FIGURE 33.1  To apply these scripts to an object, double-click the script, right-click and choose Apply, or press the triangular Play button.


NOTE In addition to the folder shown in Figure 33.1, ready-made scripts are also stored in the Scripts subdirectory directly below the main CorelDRAW directory. There you will find some generic scripts, including one that turns your CD-ROM drive into a music jukebox. We’re sure that DRAW users around the world have been waiting anxiously for that one...

Script Basics

While there is considerable depth to DRAW’s implementation of scripts, on the surface, things are simple: you record a script and then you play it back. If you remember those two things, you can’t go too far wrong.

Recording a Script

Imagine the following scenario: You have several drawings that need a particular effect applied to them. They each need a rectangle to be placed against a vertical guideline, to be skewed up by 30 degrees, and then to have a 45-degree black-to-white fountain fill applied to it. This is a perfect time to create a script, because you need to automate several actions at once. Styles can’t do it, templates can’t do it, and the Scrapbook can’t do it. Here are the steps to take:

1.  Before you begin, turn on Snap to Guidelines (that is the only part of this exercise that can’t be recorded in a script).
2.  Choose Tools Ø Corel SCRIPT Ø Script and Preset Manager to open the docker. Click on the red Record button. From this point, DRAW watches your every move, and stores all “recordable actions” as part of the script.
3.  Create a vertical guideline at the 4-inch mark on the ruler. (You can create it somewhere else, but remember its location.)
4.  Create a rectangle that snaps to the guideline.

Note two things about the previous graphic: the round Record button in the docker is grayed out, indicating that it has been pressed (that is your only visual cue), and we have backed out one level in the docker. We find it helpful to have a separate place to record personal scripts—away from the prefab ones—and one level up in the directory structure makes sense (so you can easily get to the others).

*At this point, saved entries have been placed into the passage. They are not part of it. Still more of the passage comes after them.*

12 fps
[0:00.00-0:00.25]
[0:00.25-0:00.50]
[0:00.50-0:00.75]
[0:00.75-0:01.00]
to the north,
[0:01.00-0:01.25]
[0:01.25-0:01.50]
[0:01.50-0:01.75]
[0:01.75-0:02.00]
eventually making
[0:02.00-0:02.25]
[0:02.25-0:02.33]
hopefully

5.  Press F11 to reach the Fountain Fill dialog. Set a fountain fill (the default of black to white is fine) with an angle of 45 degrees. (The script doesn’t care how you issue commands—here, you could have pressed F11, or used the Fill flyout, or the Interactive Fill tool.)
6.  Switch to the Pick tool and click on the rectangle to get its rotation handles.
7.  Hold Ctrl while you drag the middle-left handle up. Release after two “snaps.”

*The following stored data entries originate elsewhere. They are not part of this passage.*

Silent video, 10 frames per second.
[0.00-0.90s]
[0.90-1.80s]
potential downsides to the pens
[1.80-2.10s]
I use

8.  Press the black Stop button on the Script Manager to stop recording.
9.  In the Save Recording dialog, choose a location, supply a name, and optionally, a description, as shown on the facing page. DRAW will store the script and use the object you created as the thumbnail.

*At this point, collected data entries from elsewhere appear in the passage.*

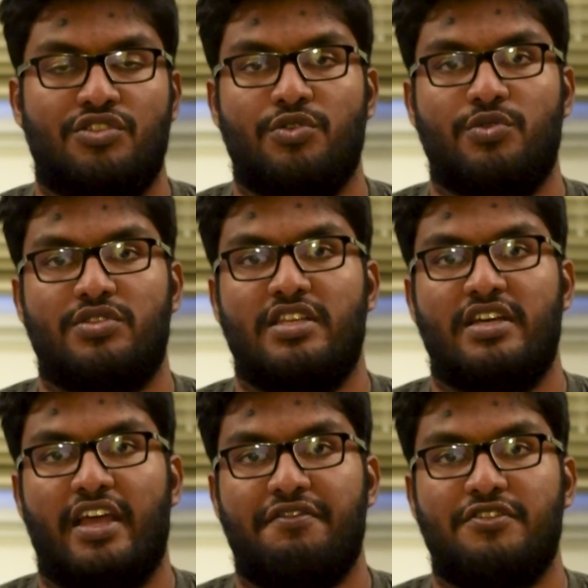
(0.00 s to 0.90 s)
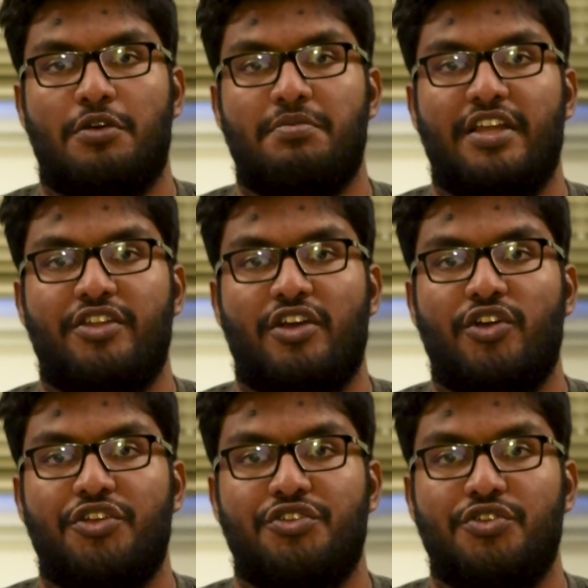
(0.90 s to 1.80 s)
choose the f-stop that you are
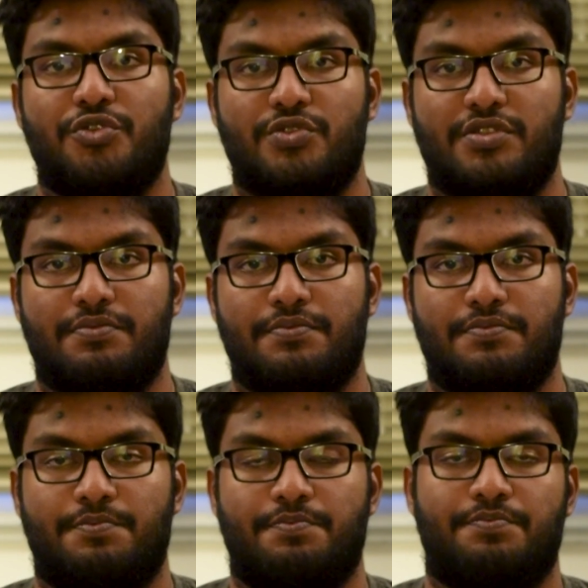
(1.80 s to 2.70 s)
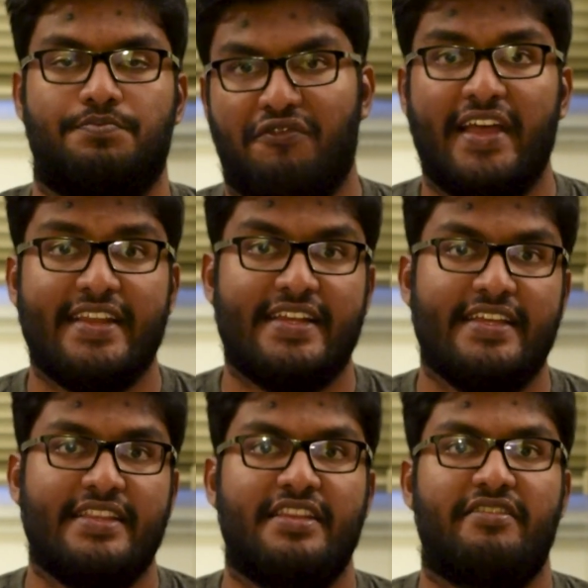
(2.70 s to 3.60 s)
going to use.
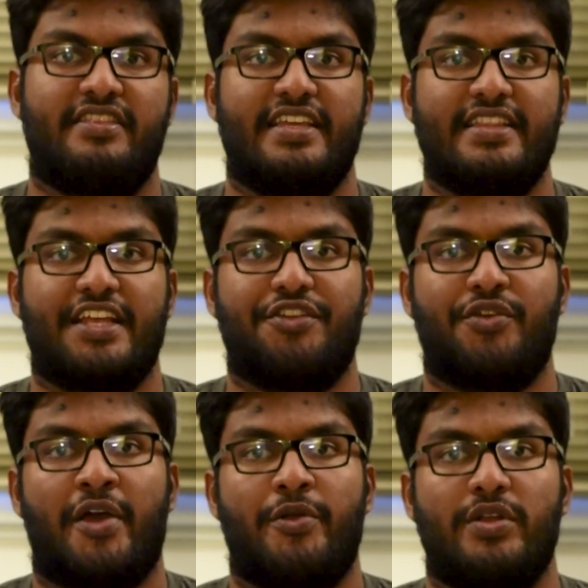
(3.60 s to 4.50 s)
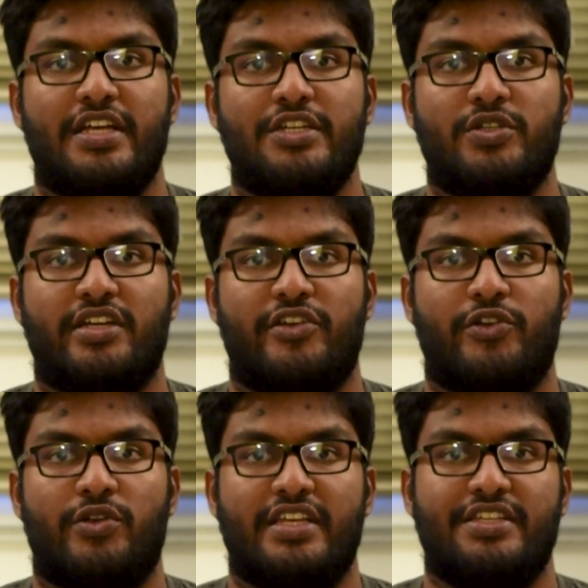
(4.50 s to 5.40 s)
Finally, the thing that you have to learn to
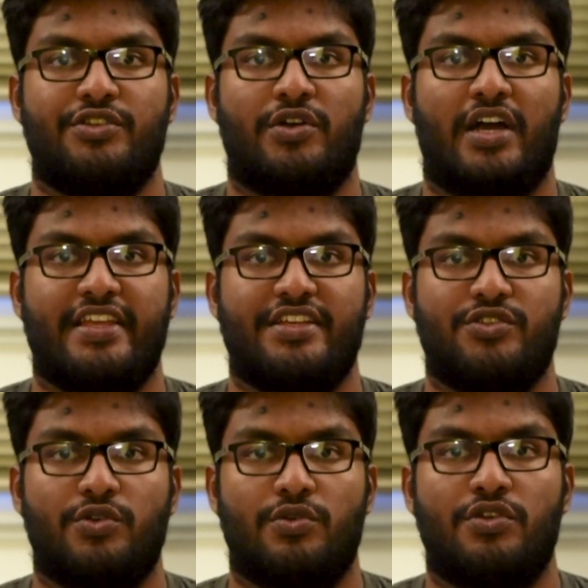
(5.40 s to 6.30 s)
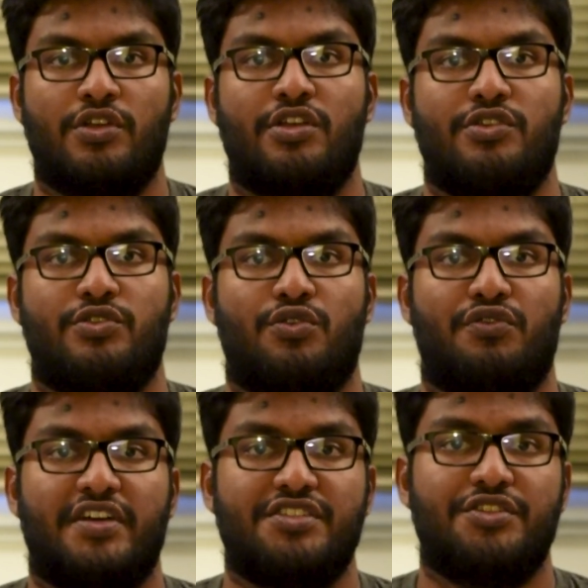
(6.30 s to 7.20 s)
control is your ISO.
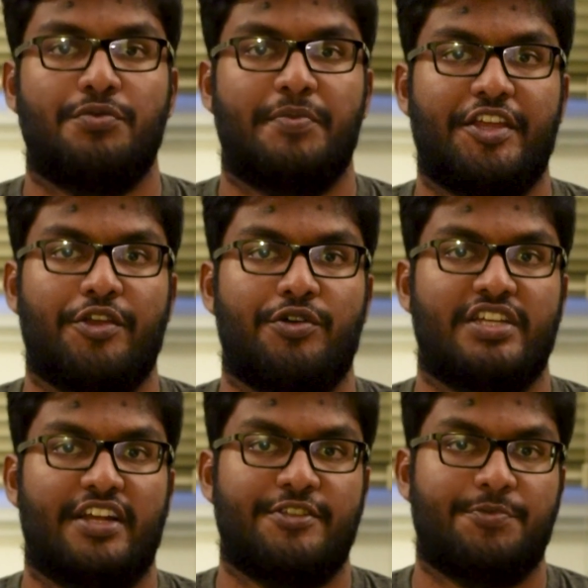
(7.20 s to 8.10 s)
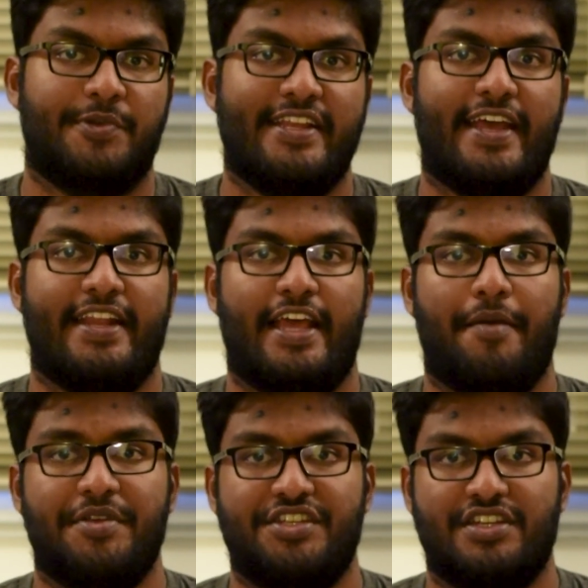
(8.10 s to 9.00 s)
So once you pick your shutter speed and
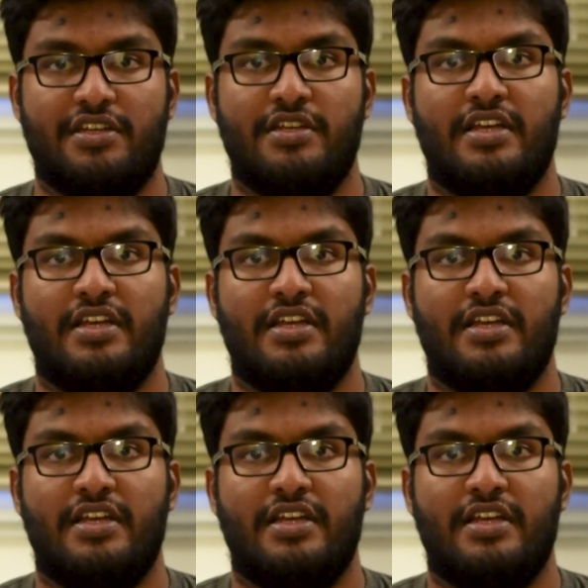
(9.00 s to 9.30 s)
aperture,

This beats the heck out of all previous methods for creating scripts or presets, as you’ll see in a moment. To finish the story, let’s play back your script, by following these steps:

10.  Get a new drawing by pressing Ctrl+N.
11.  Find your newly created script and play it back (double-click, right-click and Apply, or click the Play button).

In an instant, DRAW should create the vertical guideline and the skewed rectangle, just as you did when you created the script (only much faster, and with less effort on your part).